Em Taquaritinga, eu trabalhava no Banco do Brasil desde o ano anterior, e a posse no banco tinha sido meu presente dos 18 anos. Depois do golpe, houve a visita de um inspetor do banco para a identificação de funcionários subversivos. Ficou na ameaça e no medo que a acompanhou.

No ano seguinte me mudei para São Paulo e trouxe junto o posto de trabalho no banco. Iniciei o cursinho para o vestibular de Medicina e transferi o curso de Direito do interior para a PUC-SP.

Em 1966, entrei na Medicina da USP; e de cabeça na militância contra a ditadura. Para tanto, lá estava o Centro Acadêmico Oswaldo Cruz, grande escola de vida. Costumo dizer que os primeiros anos da Medicina me transformaram: tal qual o Aureliano Buendia ao ser levado pelo pai a conhecer o gelo, também eu não consigo me esquecer do dia em que fui apresentado à mais-valia.
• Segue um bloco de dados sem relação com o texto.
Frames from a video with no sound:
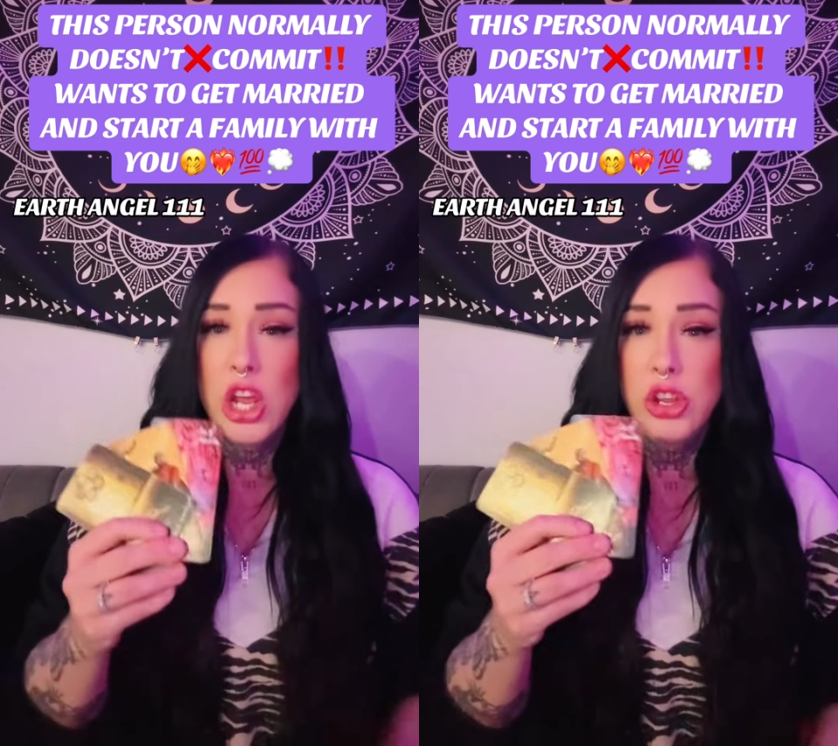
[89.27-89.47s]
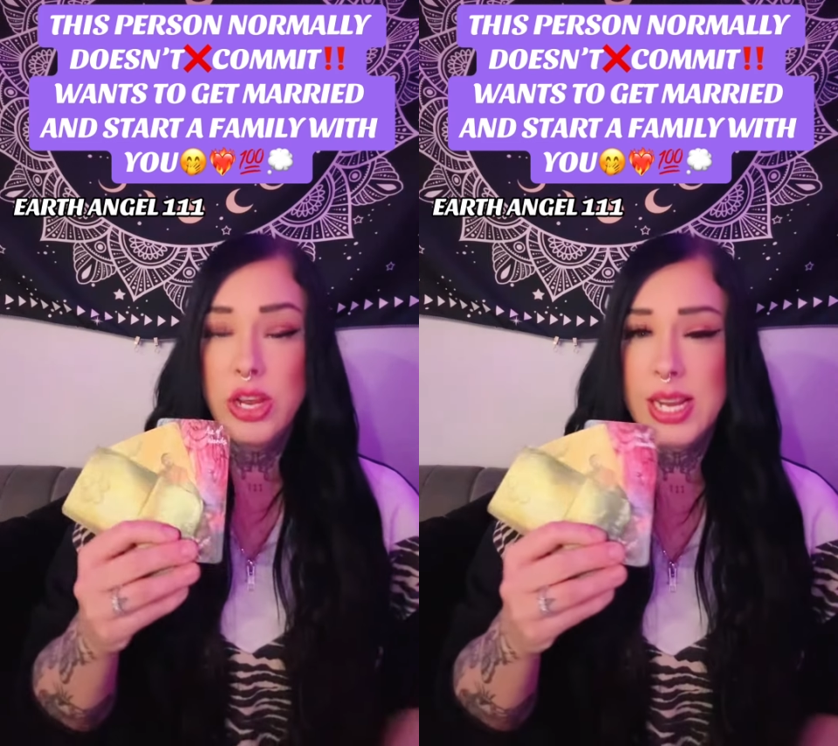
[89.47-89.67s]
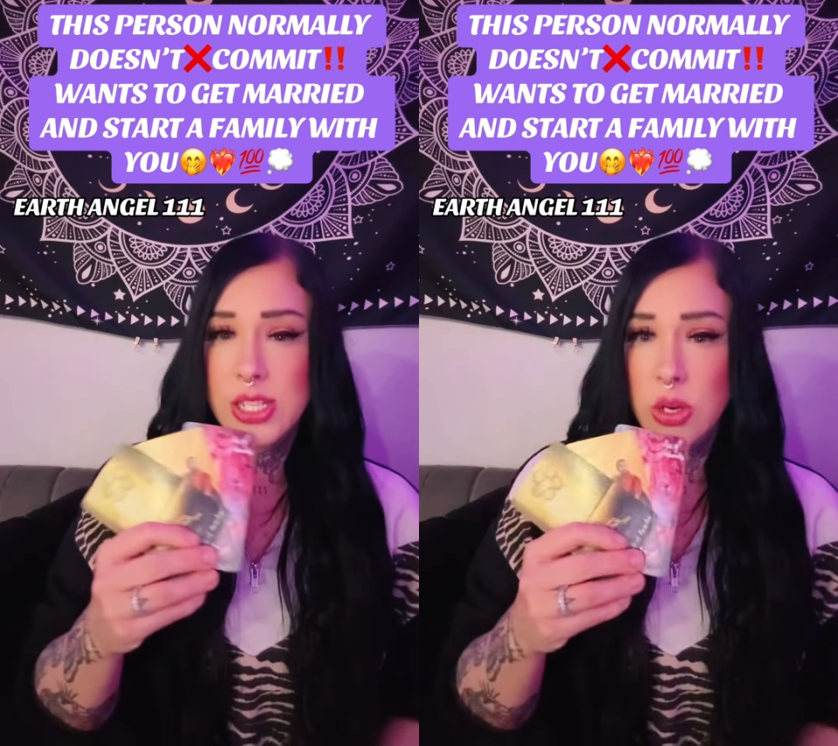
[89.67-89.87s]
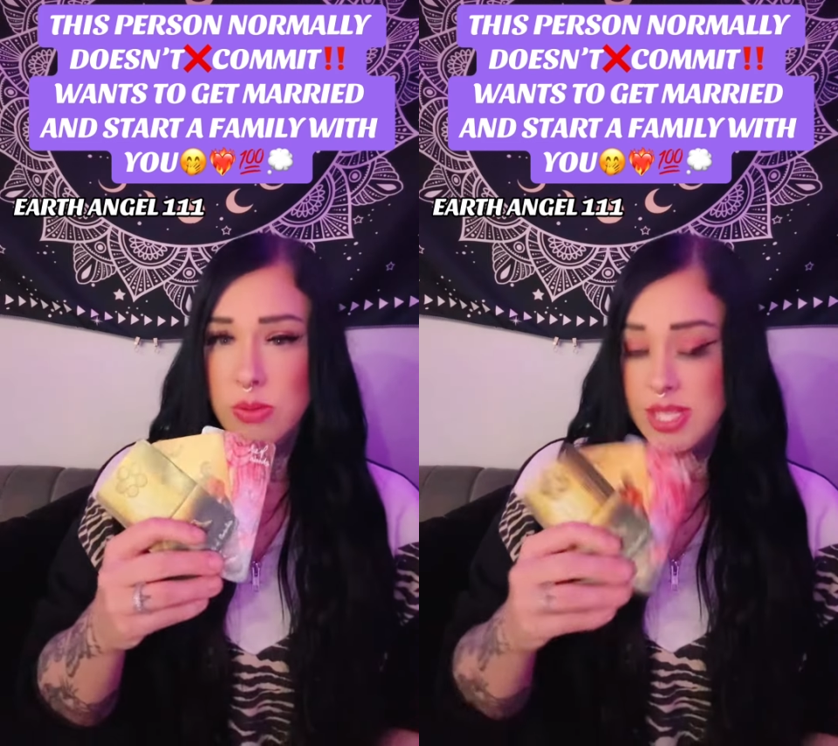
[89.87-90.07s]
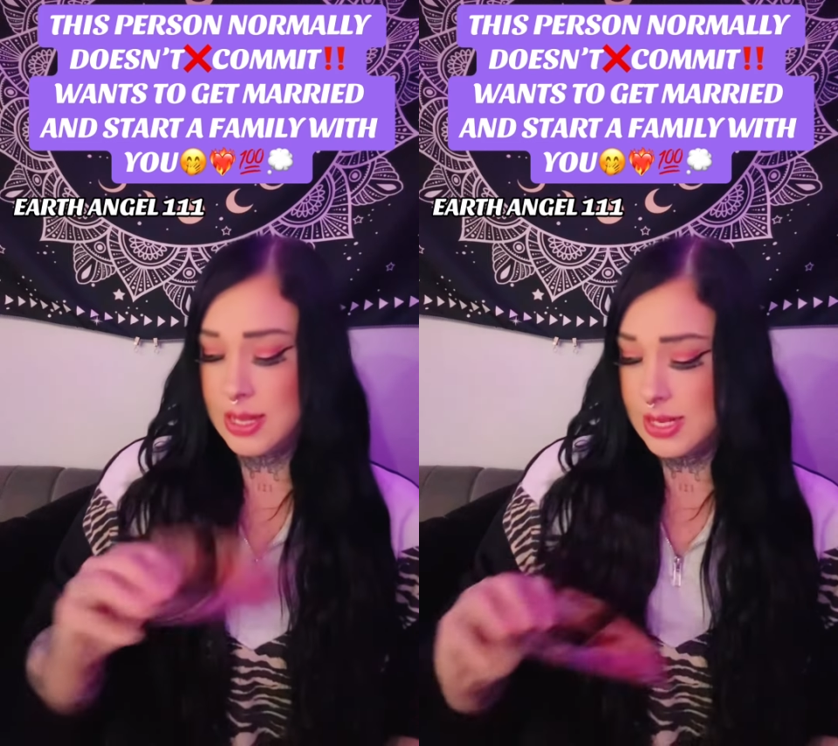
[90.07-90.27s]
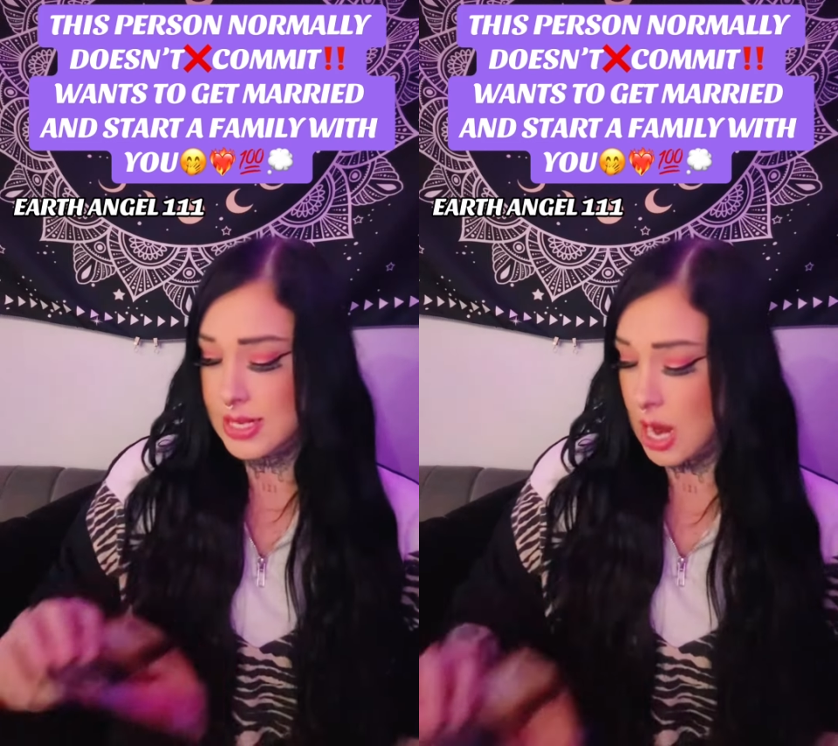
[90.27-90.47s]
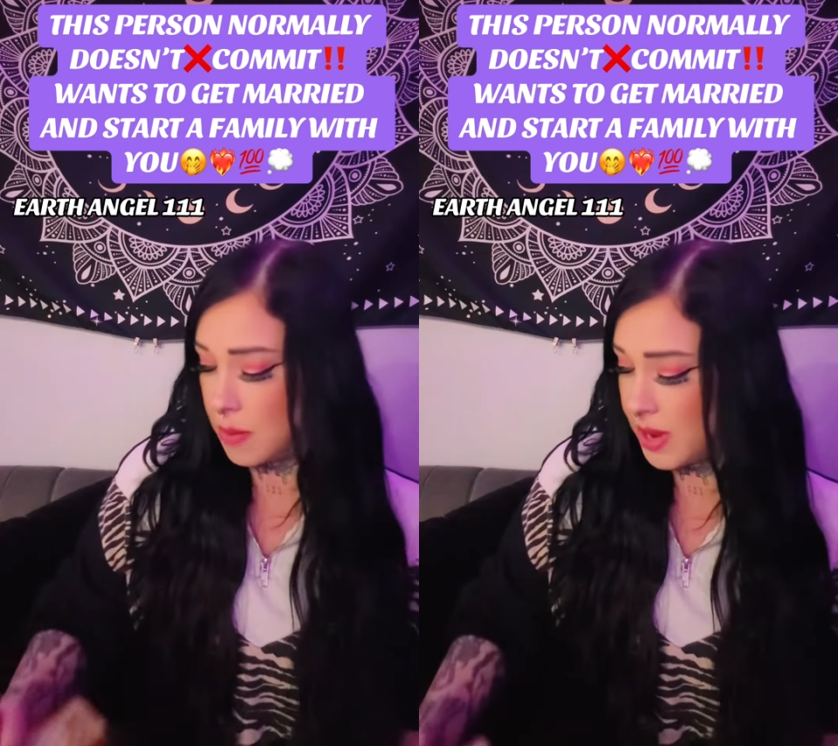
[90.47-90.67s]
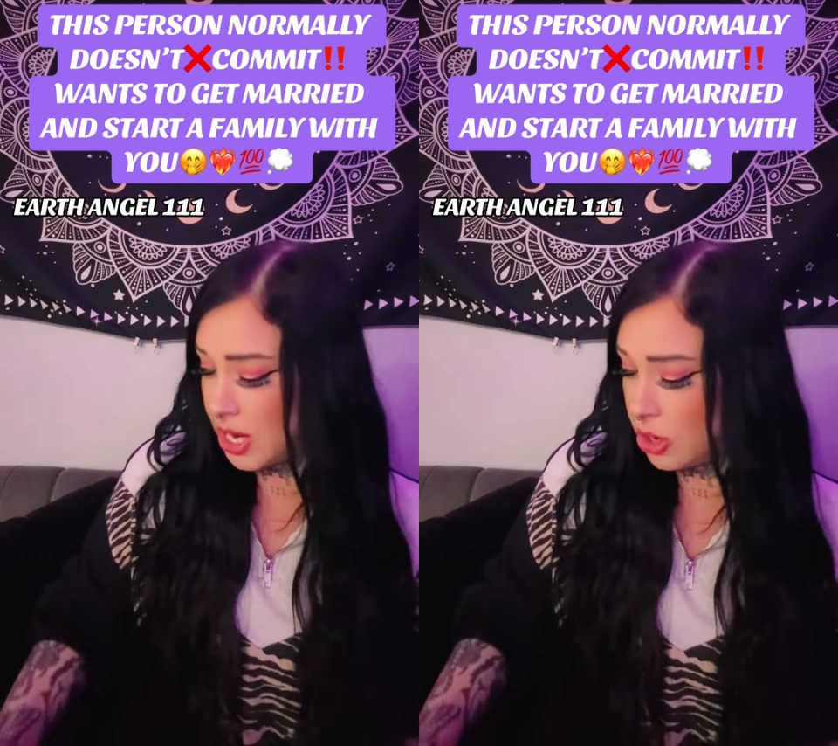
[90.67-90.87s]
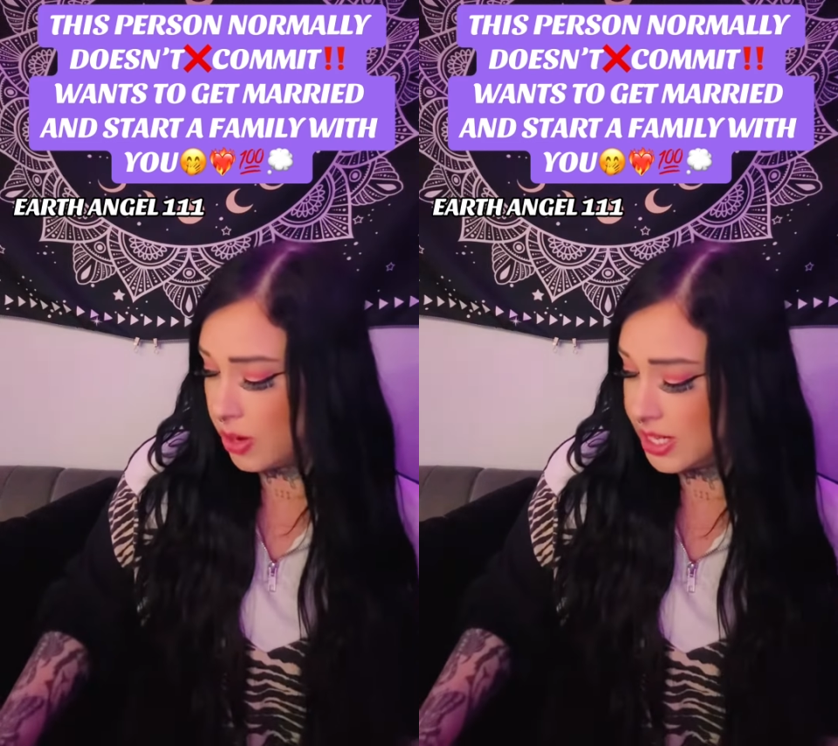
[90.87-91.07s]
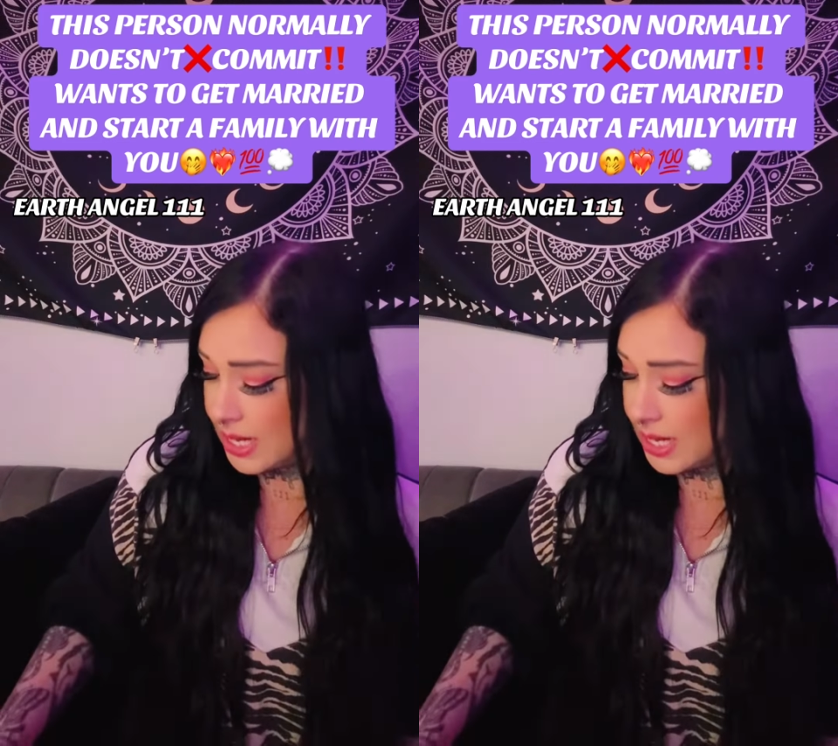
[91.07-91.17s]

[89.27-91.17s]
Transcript: You guys don't see this coming. You could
E à dialética.

De quebra, nos assuntos da alma, entrei na faculdade um militante “vidas secas” e saí de lá um militante “grande sertão: veredas”, com direito até a um Diadorim, o colega Antonio Carlos Cabral, heroi da história recente do Brasil, assassinado pela ditadura em abril de 1972; além de ter o Riobaldo, com seu viver é perigoso, entronizado como meu filósofo de vida.
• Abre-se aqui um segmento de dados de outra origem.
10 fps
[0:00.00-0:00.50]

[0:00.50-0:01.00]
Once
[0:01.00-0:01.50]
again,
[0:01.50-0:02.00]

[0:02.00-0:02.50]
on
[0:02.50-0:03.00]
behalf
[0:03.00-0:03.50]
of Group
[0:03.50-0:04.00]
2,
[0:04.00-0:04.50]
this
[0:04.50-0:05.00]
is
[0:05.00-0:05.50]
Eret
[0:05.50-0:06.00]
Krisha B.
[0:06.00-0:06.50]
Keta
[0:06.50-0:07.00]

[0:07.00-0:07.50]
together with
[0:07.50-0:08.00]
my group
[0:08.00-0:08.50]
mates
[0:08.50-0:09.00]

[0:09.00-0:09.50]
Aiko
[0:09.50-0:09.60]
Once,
Fui preso três vezes: em setembro de 1966 (como participante do 19ª Congresso da União Estadual dos Estudantes, em S.Bernardo do Campo-SP), por 3 dias; em outubro de 1968 (no 30º Congresso da UNE, em Ibiúna-SP), por exatos 2 meses – nos dois casos como representante eleito pelos colegas da Medicina; e de agosto de 1970 a março de 1977, durante 6 anos, 6 meses e 25 dias, como militante da Ação Libertadora Nacional. Bastante tempo. Na sequência, mais 2 anos de livramento condicional, num regime muito draconiano. Tudo para, ao final, ver a pena reduzida no Superior Tribunal Militar a 2 anos!
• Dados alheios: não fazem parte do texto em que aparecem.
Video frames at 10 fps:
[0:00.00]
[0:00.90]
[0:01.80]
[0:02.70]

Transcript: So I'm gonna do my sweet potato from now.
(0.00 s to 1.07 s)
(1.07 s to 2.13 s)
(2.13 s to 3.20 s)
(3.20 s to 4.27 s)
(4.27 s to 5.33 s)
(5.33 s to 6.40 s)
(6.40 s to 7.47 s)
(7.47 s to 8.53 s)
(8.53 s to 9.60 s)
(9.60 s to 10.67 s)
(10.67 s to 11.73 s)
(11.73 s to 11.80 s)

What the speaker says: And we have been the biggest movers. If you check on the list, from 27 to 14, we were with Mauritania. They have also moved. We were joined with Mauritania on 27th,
(A propósito, em tempos de Comissão da Verdade, quando os melífluos de sempre falam em “apurar os dois lados”, um pequeno dado: em outubro de 1975, fui um dos presos recolhidos no Presídio Político do Barro Branco a assinar a Carta ao Presidente do Conselho Federal da OAB. [Dos presos políticos brasileiros. Lisboa : Edições Maria da Fonte, 1976.] Em relação aos 35 signatários, todos detidos de modo irregular, todos sobreviventes a torturas e todos condenados à prisão, além da suspensão de direitos políticos por 10 anos, as penas a que estávamos condenados em primeira instância chegavam a 82 anos, e a média era de 12 anos).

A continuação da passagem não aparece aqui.